Ant-moving Function can be enabled for both the dispatch and combine phases via the following environment variables:

  • DEEPEP_NORMAL_LONG_SEQ_PER_ROUND_TOKENS: Enable ant-moving function in dispatch stage. Indicates the number of tokens transmitted per round on each rank, default 8192.

  • DEEPEP_NORMAL_LONG_SEQ_ROUND: Enable ant-moving function in dispatch stage. Indicates the number of rounds transmitted on each rank, default 1.

  • DEEPEP_NORMAL_COMBINE_ENABLE_LONG_SEQ: Enable ant-moving function in combine stage, default 0 (means disabled).

DEEPEP_NORMAL_LONG_SEQ_PER_ROUND_TOKENS * DEEPEP_NORMAL_LONG_SEQ_ROUND means input sequence length. When the input sequence length exceeds 8192, it is recommended to enable the ant-moving function in both dispatch and combine phase.

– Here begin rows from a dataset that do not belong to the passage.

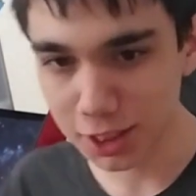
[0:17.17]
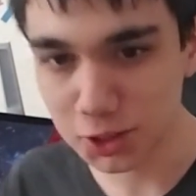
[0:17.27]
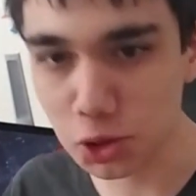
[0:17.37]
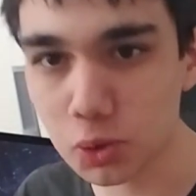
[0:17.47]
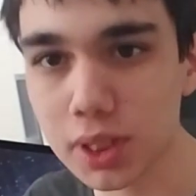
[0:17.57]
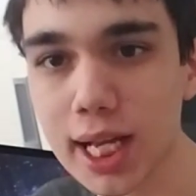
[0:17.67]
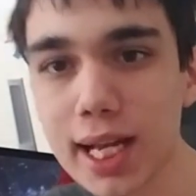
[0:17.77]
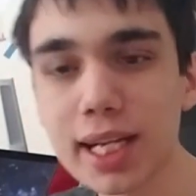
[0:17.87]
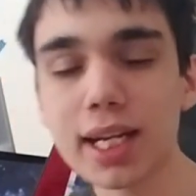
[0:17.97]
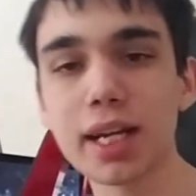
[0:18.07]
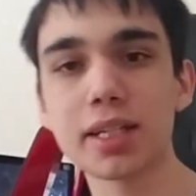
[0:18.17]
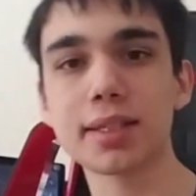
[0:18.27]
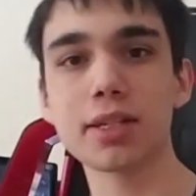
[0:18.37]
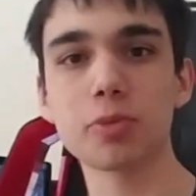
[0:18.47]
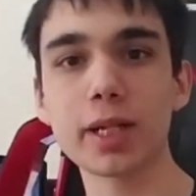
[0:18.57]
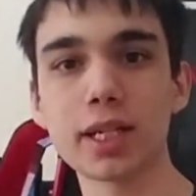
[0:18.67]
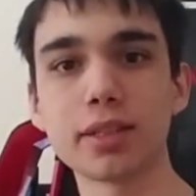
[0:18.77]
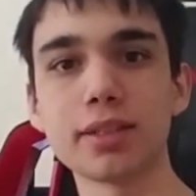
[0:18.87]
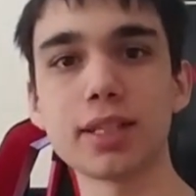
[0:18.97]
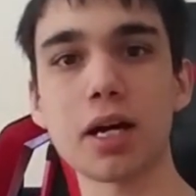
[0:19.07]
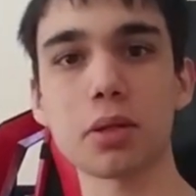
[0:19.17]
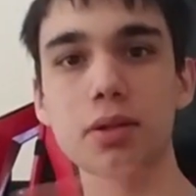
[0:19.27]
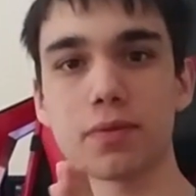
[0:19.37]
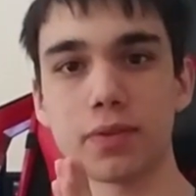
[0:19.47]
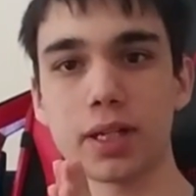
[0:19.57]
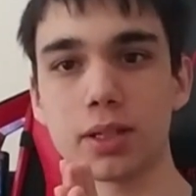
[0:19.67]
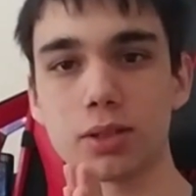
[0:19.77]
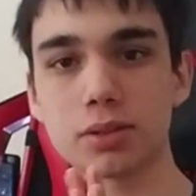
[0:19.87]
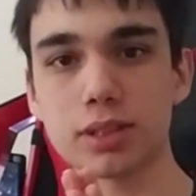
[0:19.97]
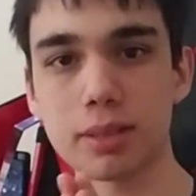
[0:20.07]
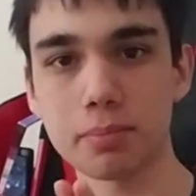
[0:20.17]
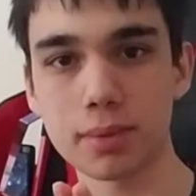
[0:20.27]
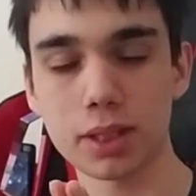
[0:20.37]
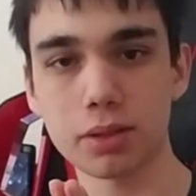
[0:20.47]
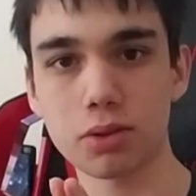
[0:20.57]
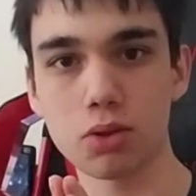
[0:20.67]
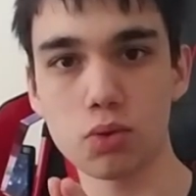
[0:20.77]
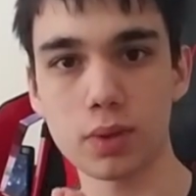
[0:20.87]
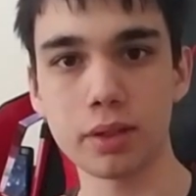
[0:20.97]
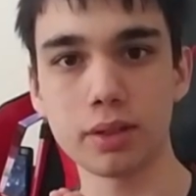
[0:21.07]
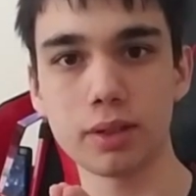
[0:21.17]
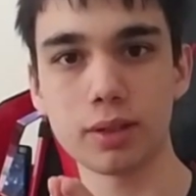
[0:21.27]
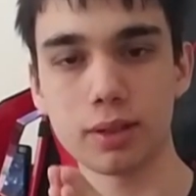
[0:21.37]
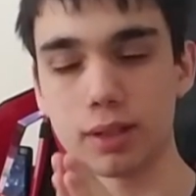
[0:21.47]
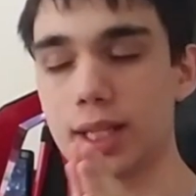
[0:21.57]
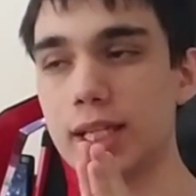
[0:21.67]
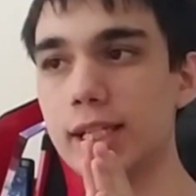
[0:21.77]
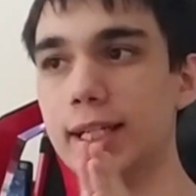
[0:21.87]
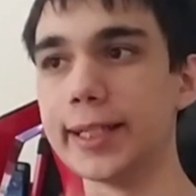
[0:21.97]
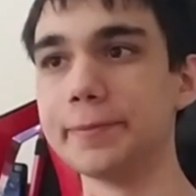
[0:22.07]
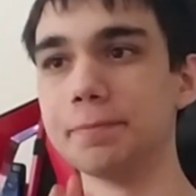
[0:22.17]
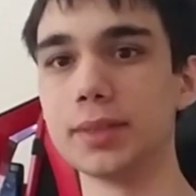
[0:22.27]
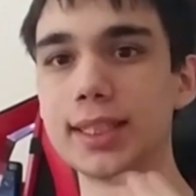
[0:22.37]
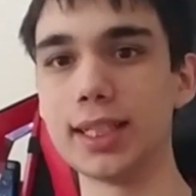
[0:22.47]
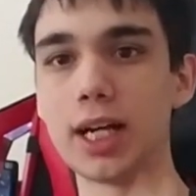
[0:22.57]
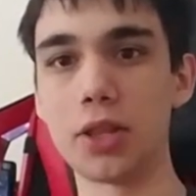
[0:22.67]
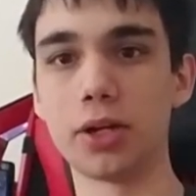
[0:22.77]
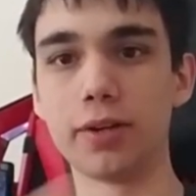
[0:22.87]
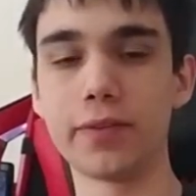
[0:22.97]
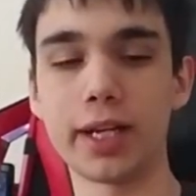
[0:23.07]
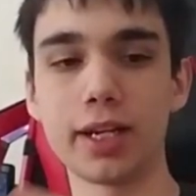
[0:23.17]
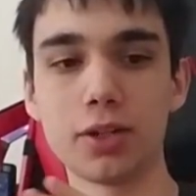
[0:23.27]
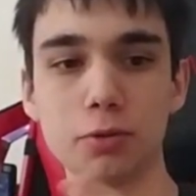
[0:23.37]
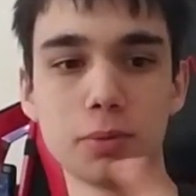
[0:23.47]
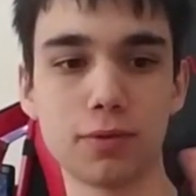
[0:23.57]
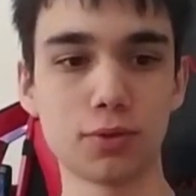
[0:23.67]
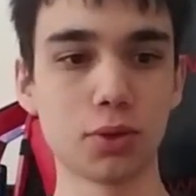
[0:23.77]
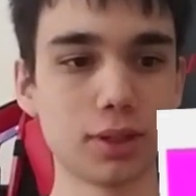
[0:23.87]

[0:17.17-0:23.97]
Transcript: so today I decided to make another video similar to what the um the other video before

The environment variable HCCL_BUFFSIZE is used to configure the buffer size (MB) actually allocated. Its calculation formula is as follows:

text
# Enable Ant-moving Function
HCCL_BUFFSIZE >= 2 * (102MB + 4MB + DEEPEP_NORMAL_LONG_SEQ_PER_ROUND_TOKENS * (hidden_size + hidden_size + hidden_size) * topk) + PADDING_BUFFSIZE

# Disable Ant-moving Function
HCCL_BUFFSIZE >= 2 * (102MB + 4MB + TOTAL_SEQ_LEN * (hidden_size + hidden_size) * topk) + PADDING_BUFFSIZE

Wherein the parameters are described as follows:

  • hidden_size: hidden size in model config.

  • topk: The number of selected routing experts.

  • TOTAL_SEQ_LEN: input sequence length.

  • PADDING_BUFFSIZE: A value of 20 or greater is recommended.